[Start of Attachment]
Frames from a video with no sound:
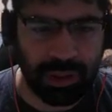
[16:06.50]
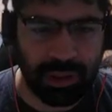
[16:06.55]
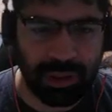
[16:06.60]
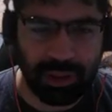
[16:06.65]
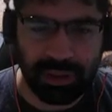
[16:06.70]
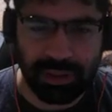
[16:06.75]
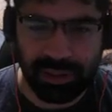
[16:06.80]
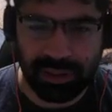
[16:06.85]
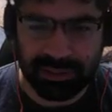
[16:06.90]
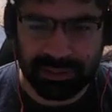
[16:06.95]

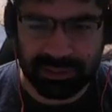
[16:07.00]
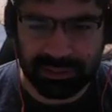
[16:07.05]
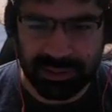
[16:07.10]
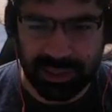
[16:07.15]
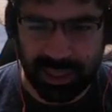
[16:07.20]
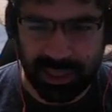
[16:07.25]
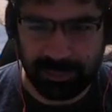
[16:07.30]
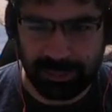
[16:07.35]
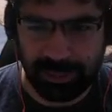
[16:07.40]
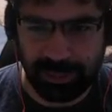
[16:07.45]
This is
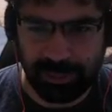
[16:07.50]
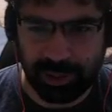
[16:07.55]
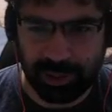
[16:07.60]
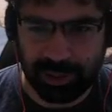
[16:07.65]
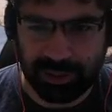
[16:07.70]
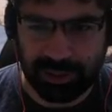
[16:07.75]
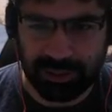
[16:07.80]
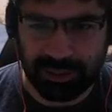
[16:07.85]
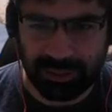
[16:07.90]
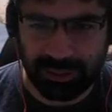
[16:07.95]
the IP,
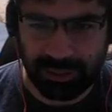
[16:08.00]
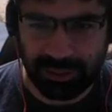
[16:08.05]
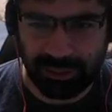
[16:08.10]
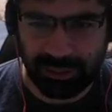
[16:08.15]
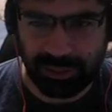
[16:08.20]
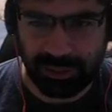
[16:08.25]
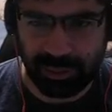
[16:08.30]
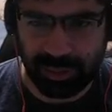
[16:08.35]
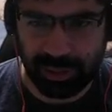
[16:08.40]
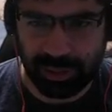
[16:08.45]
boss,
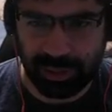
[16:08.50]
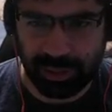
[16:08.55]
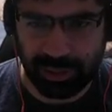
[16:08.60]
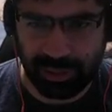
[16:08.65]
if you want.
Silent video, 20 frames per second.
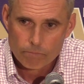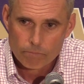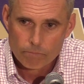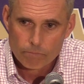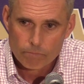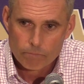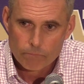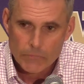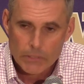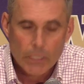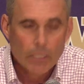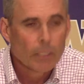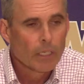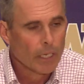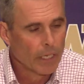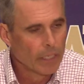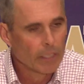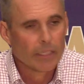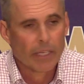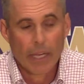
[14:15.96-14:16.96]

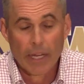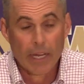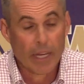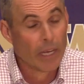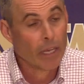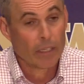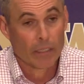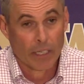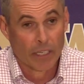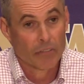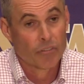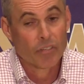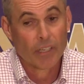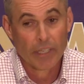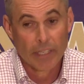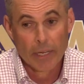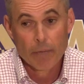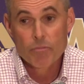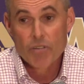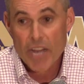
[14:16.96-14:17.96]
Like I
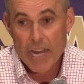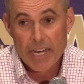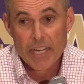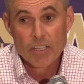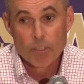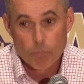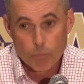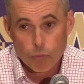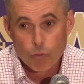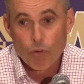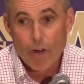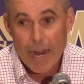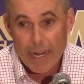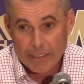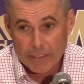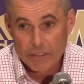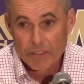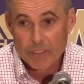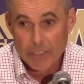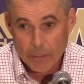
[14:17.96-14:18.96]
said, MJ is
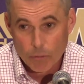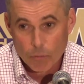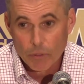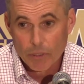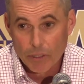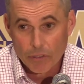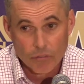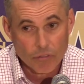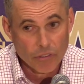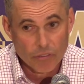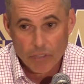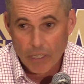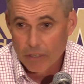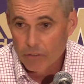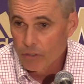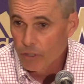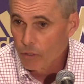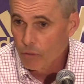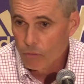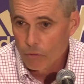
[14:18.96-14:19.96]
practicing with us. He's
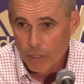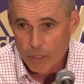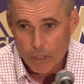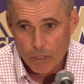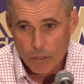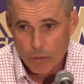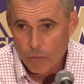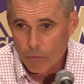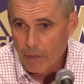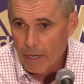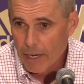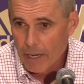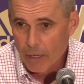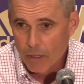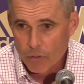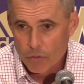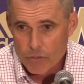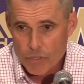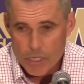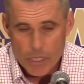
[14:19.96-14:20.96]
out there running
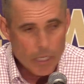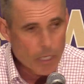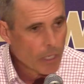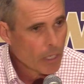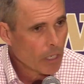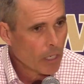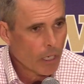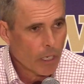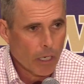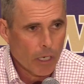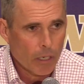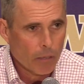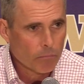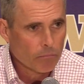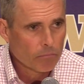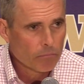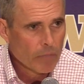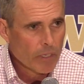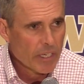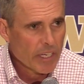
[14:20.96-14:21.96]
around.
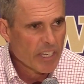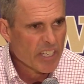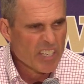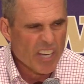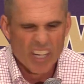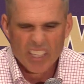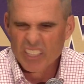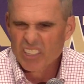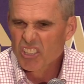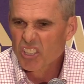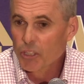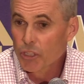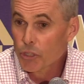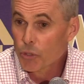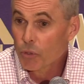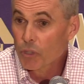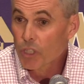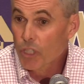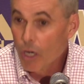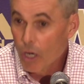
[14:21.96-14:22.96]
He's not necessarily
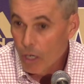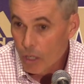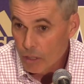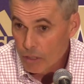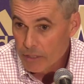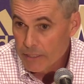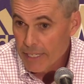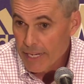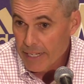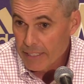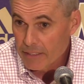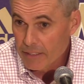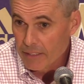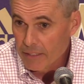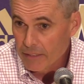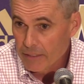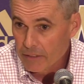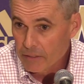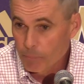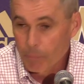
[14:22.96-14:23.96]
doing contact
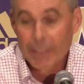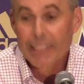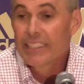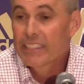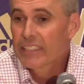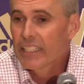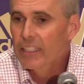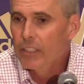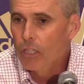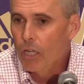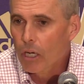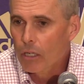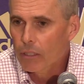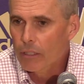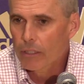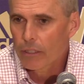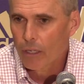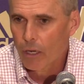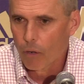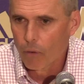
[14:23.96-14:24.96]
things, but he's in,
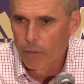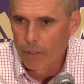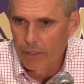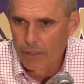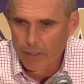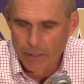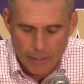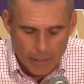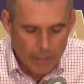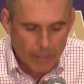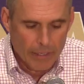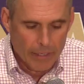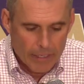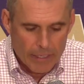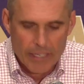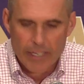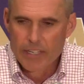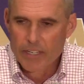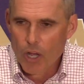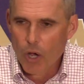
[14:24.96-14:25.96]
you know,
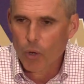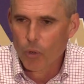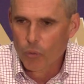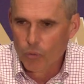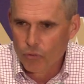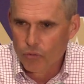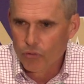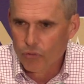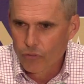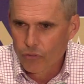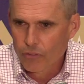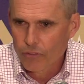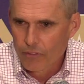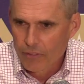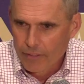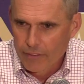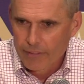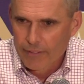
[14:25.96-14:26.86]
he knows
[End of Attachment]
[Start of Attachment]
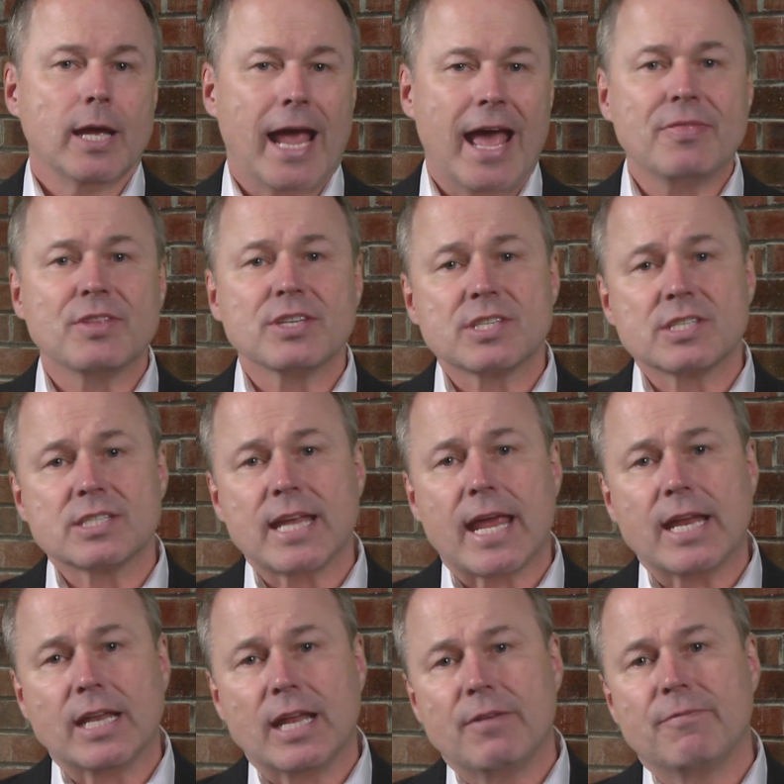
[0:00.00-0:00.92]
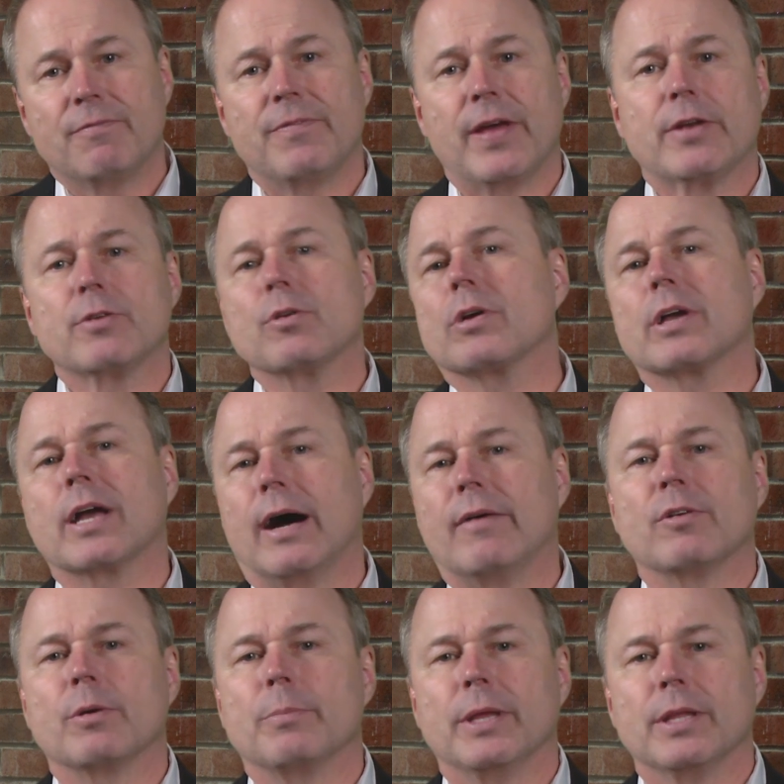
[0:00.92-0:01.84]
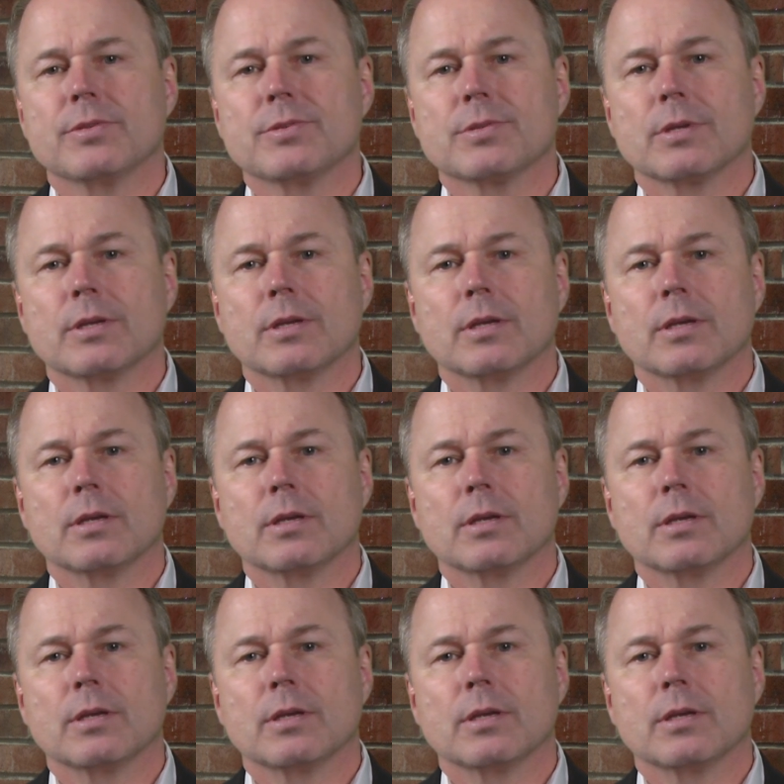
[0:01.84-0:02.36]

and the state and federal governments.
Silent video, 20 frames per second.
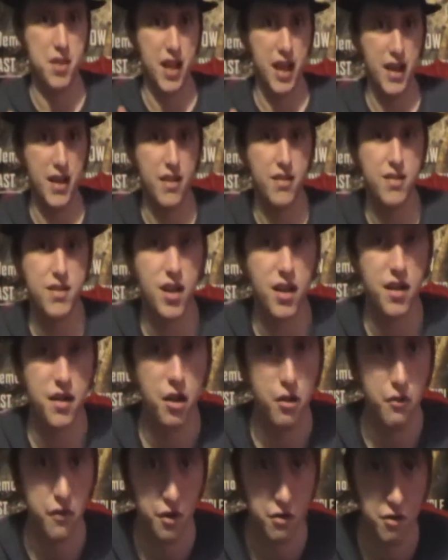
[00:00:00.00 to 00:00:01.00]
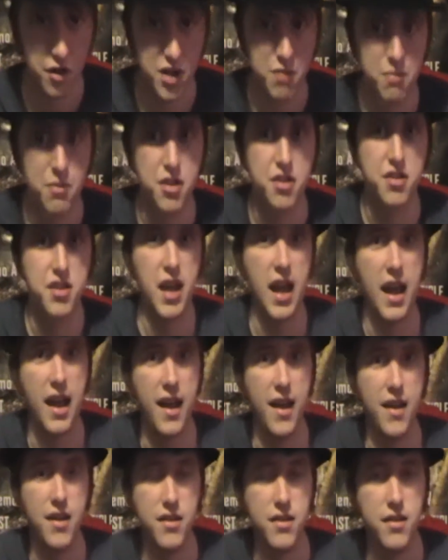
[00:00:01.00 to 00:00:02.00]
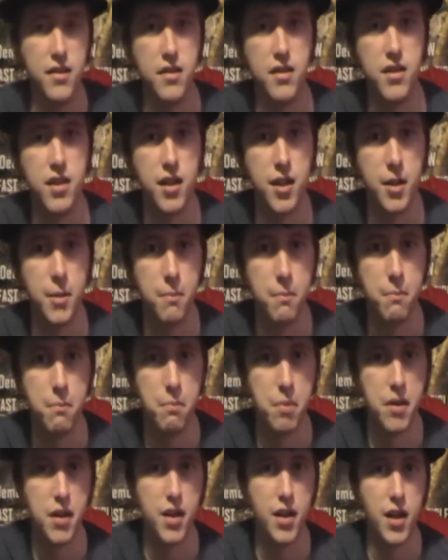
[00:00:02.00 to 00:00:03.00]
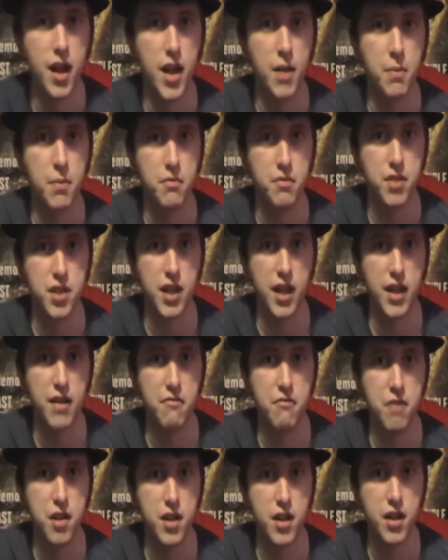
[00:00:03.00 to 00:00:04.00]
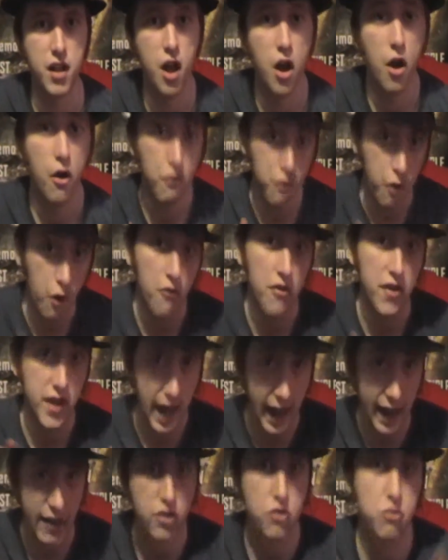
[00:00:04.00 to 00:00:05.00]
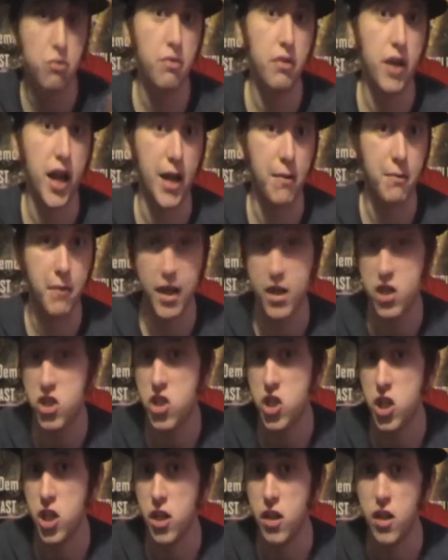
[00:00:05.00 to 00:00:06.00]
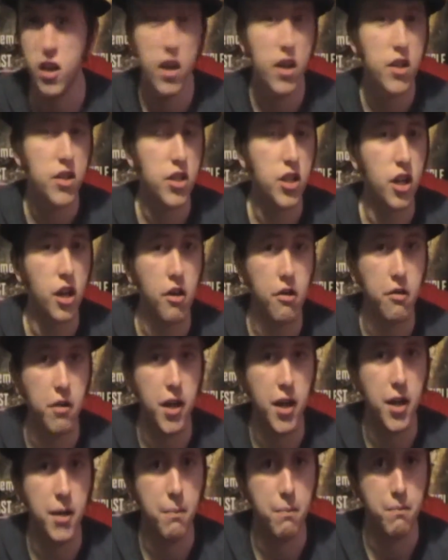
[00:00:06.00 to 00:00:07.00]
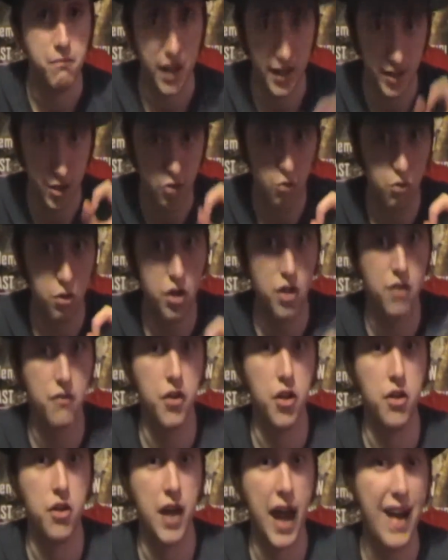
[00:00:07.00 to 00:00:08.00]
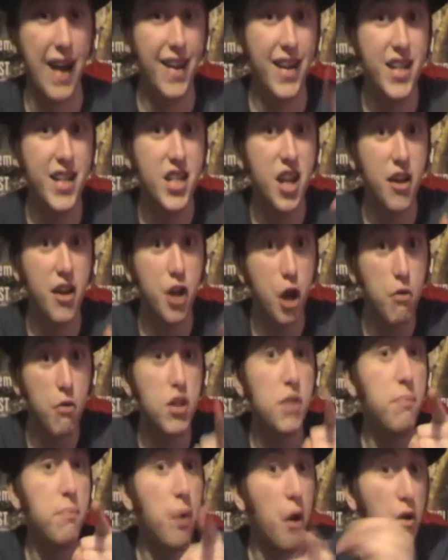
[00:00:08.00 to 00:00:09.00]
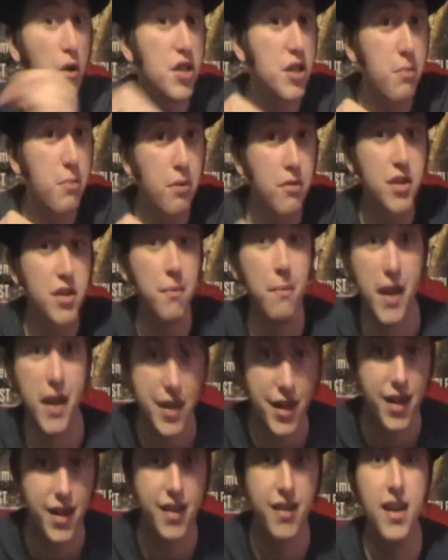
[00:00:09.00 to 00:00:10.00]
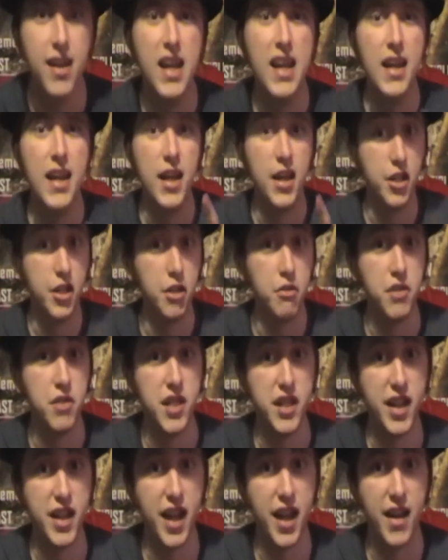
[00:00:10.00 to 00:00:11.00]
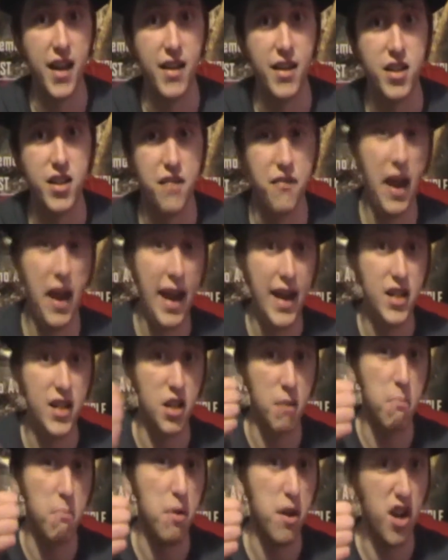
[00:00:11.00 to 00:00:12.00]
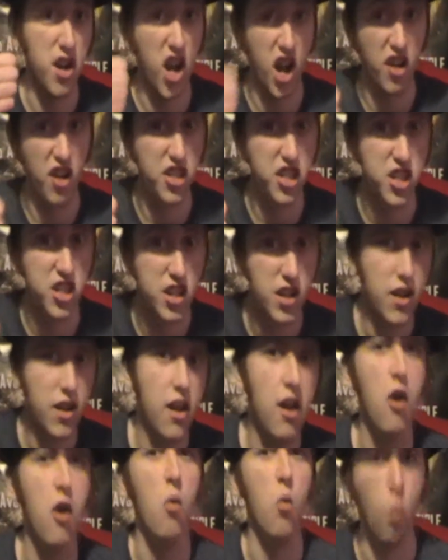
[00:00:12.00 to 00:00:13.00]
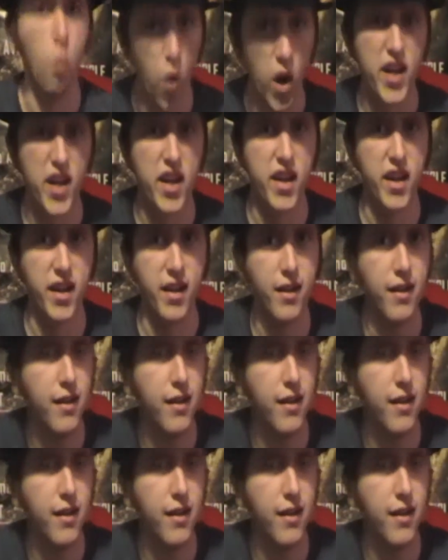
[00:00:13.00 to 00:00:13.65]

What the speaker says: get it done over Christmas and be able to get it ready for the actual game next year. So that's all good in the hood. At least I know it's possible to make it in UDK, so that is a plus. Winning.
[End of Attachment]
Give the lines above again exactly, from the one containing "[00:00:09.00 to 00:00:10.00]" to the one containing "[00:00:13.00 to 00:00:13.65]", both included, but leave out the pictures.

[00:00:09.00 to 00:00:10.00]
[00:00:10.00 to 00:00:11.00]
[00:00:11.00 to 00:00:12.00]
[00:00:12.00 to 00:00:13.00]
[00:00:13.00 to 00:00:13.65]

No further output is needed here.